What to produce
Output each record below exactly as it stands, leaving out the pictures.
---------- Data for this task ----------
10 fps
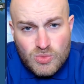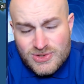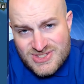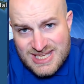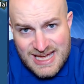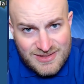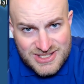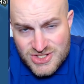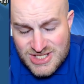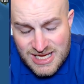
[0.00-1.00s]
We'll see how this
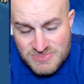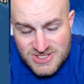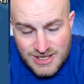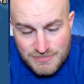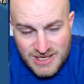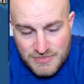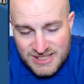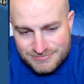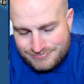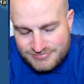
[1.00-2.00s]
shapes up. I
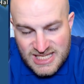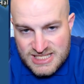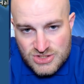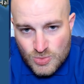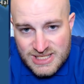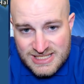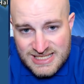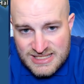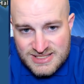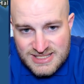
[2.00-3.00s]
mean, it is what it
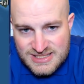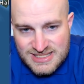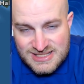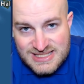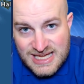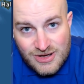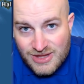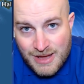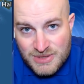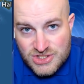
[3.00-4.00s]
is. It doesn't take all
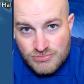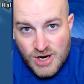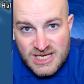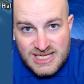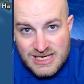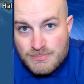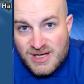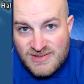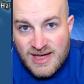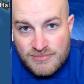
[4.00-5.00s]
that much rain to get
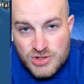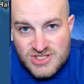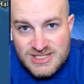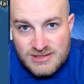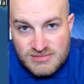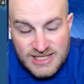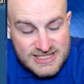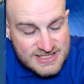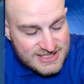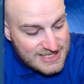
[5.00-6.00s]
above average in late
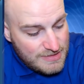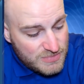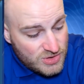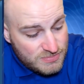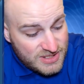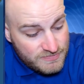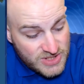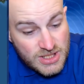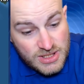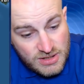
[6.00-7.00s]
December, but
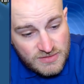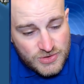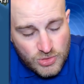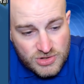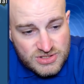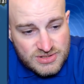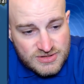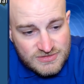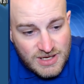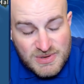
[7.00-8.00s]
of course,
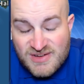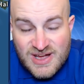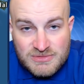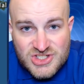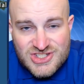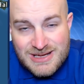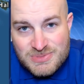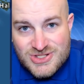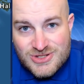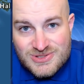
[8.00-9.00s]
above average
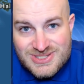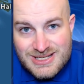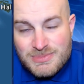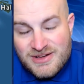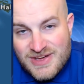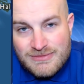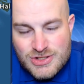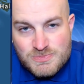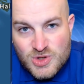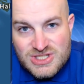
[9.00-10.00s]
temperatures and above
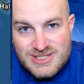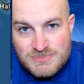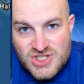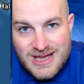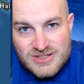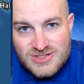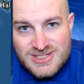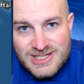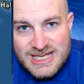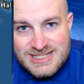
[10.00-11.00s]
average precip chances
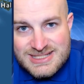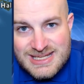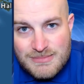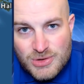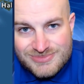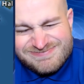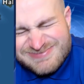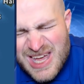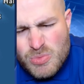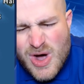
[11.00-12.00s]
in late December.
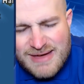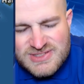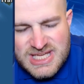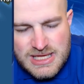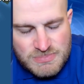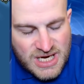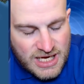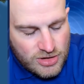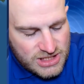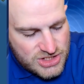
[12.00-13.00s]
We'll have to keep an eye
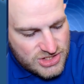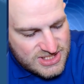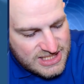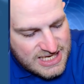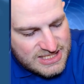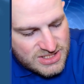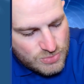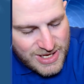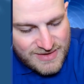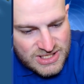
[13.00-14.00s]
on it just in case
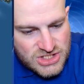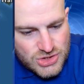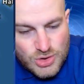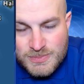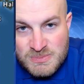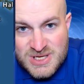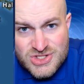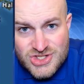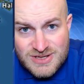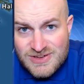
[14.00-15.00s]
we have any stormy
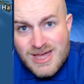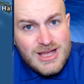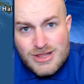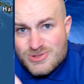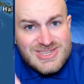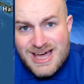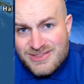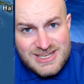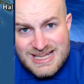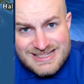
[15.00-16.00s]
mischief. There's nothing
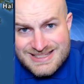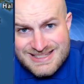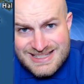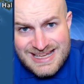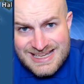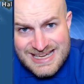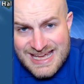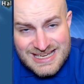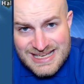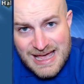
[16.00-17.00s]
that's indicating
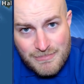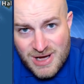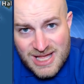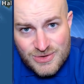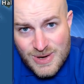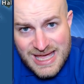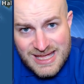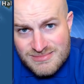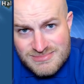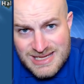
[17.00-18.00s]
that, by the way,
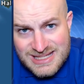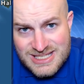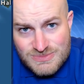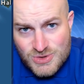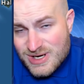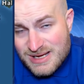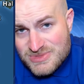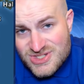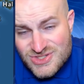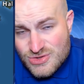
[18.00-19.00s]
at this point. I'm just
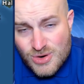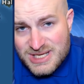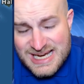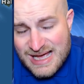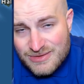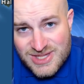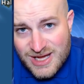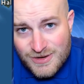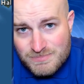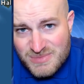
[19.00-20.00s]
throwing it out there,
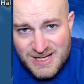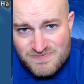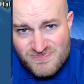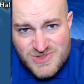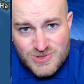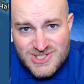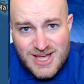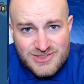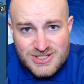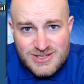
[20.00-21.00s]
but there's
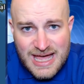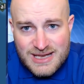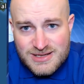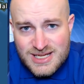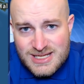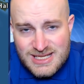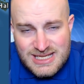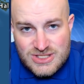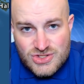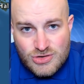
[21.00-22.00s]
nothing that is
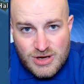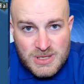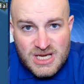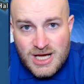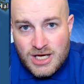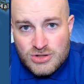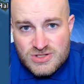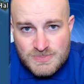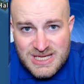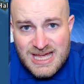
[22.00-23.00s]
screaming, uh-oh,
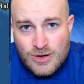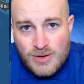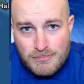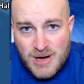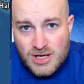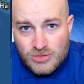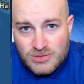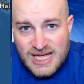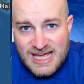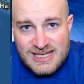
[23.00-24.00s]
spaghetti on model
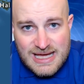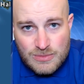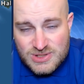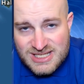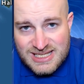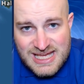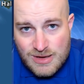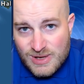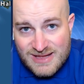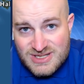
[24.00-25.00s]
land that would indicate we
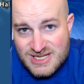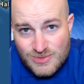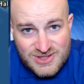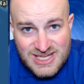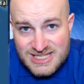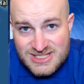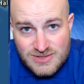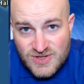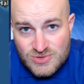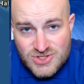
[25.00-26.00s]
have to deal with any severe
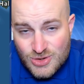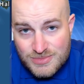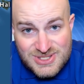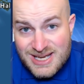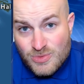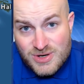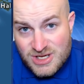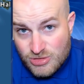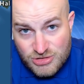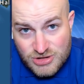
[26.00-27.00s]
storms anywhere near
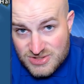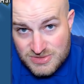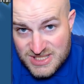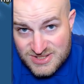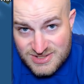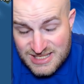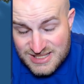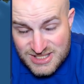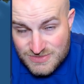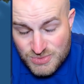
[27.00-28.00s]
Christmas at this
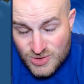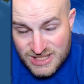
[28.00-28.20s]
point.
----------
Problem solution
10 fps
[0.00-1.00s]
We'll see how this
[1.00-2.00s]
shapes up. I
[2.00-3.00s]
mean, it is what it
[3.00-4.00s]
is. It doesn't take all
[4.00-5.00s]
that much rain to get
[5.00-6.00s]
above average in late
[6.00-7.00s]
December, but
[7.00-8.00s]
of course,
[8.00-9.00s]
above average
[9.00-10.00s]
temperatures and above
[10.00-11.00s]
average precip chances
[11.00-12.00s]
in late December.
[12.00-13.00s]
We'll have to keep an eye
[13.00-14.00s]
on it just in case
[14.00-15.00s]
we have any stormy
[15.00-16.00s]
mischief. There's nothing
[16.00-17.00s]
that's indicating
[17.00-18.00s]
that, by the way,
[18.00-19.00s]
at this point. I'm just
[19.00-20.00s]
throwing it out there,
[20.00-21.00s]
but there's
[21.00-22.00s]
nothing that is
[22.00-23.00s]
screaming, uh-oh,
[23.00-24.00s]
spaghetti on model
[24.00-25.00s]
land that would indicate we
[25.00-26.00s]
have to deal with any severe
[26.00-27.00s]
storms anywhere near
[27.00-28.00s]
Christmas at this
[28.00-28.20s]
point.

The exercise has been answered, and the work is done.